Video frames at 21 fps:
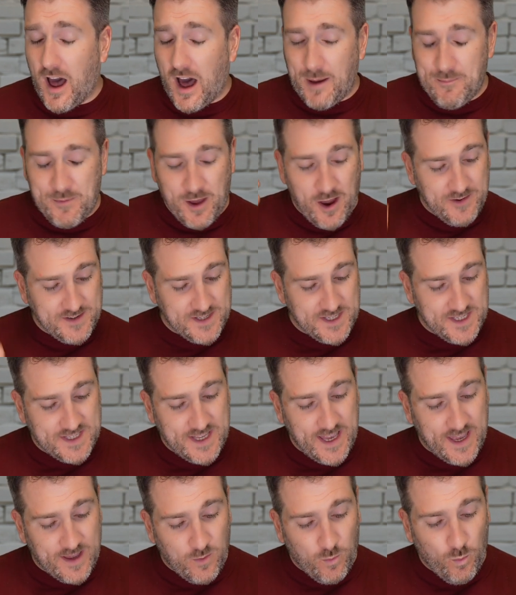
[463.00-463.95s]
I'm going to
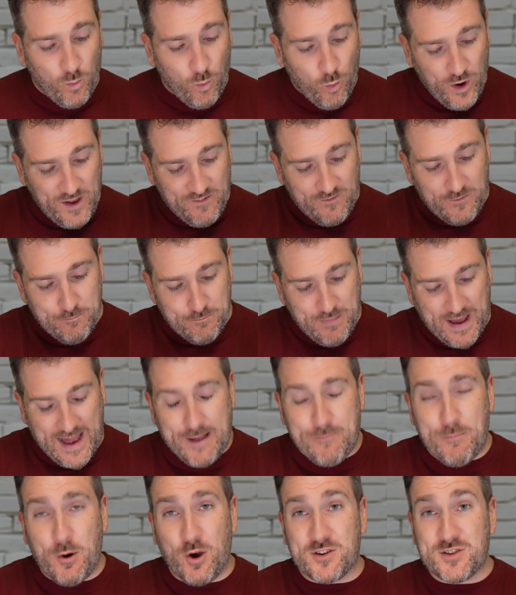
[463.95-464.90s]
stick with
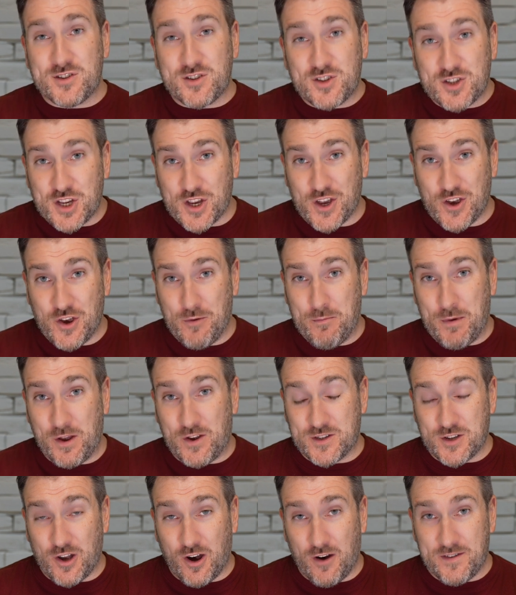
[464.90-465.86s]
MacBooks too,
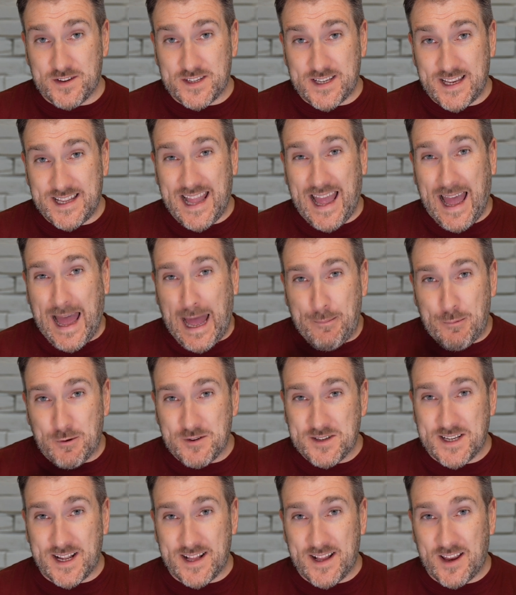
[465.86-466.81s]
because obviously the
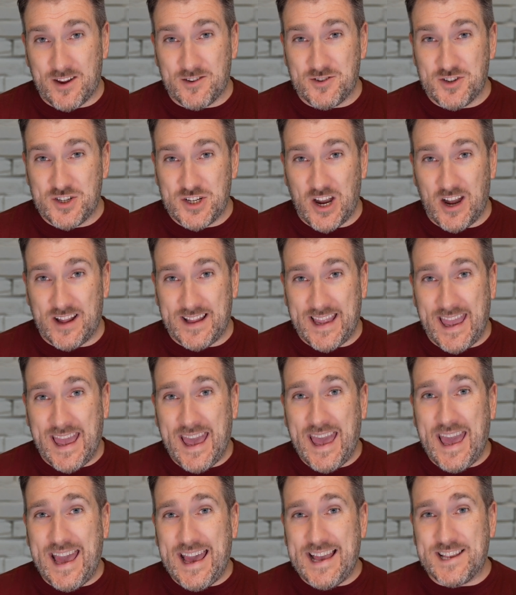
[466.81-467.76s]
Apple Silicon
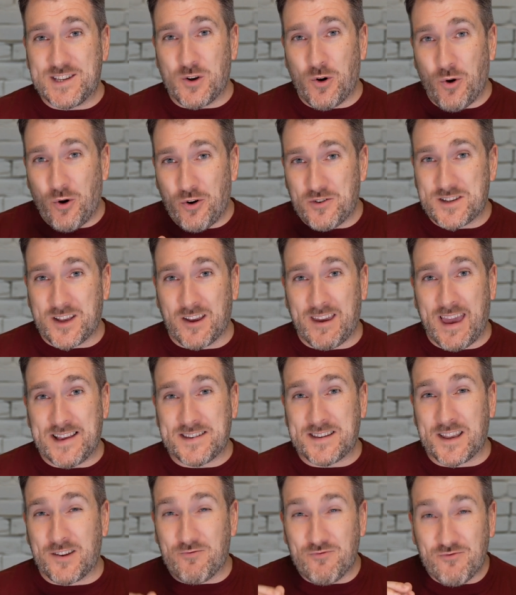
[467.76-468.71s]
journey is also
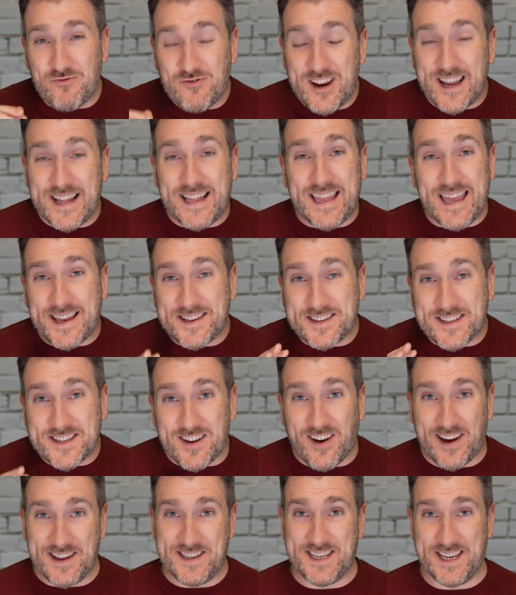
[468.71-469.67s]
getting really
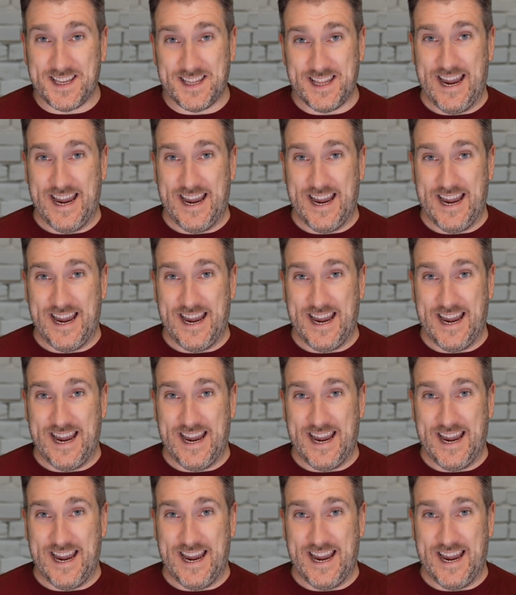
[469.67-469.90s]
exciting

..........

Everything in the material must be duplicated exactly, except the pictures.

Video frames at 21 fps:
[463.00-463.95s]
I'm going to
[463.95-464.90s]
stick with
[464.90-465.86s]
MacBooks too,
[465.86-466.81s]
because obviously the
[466.81-467.76s]
Apple Silicon
[467.76-468.71s]
journey is also
[468.71-469.67s]
getting really
[469.67-469.90s]
exciting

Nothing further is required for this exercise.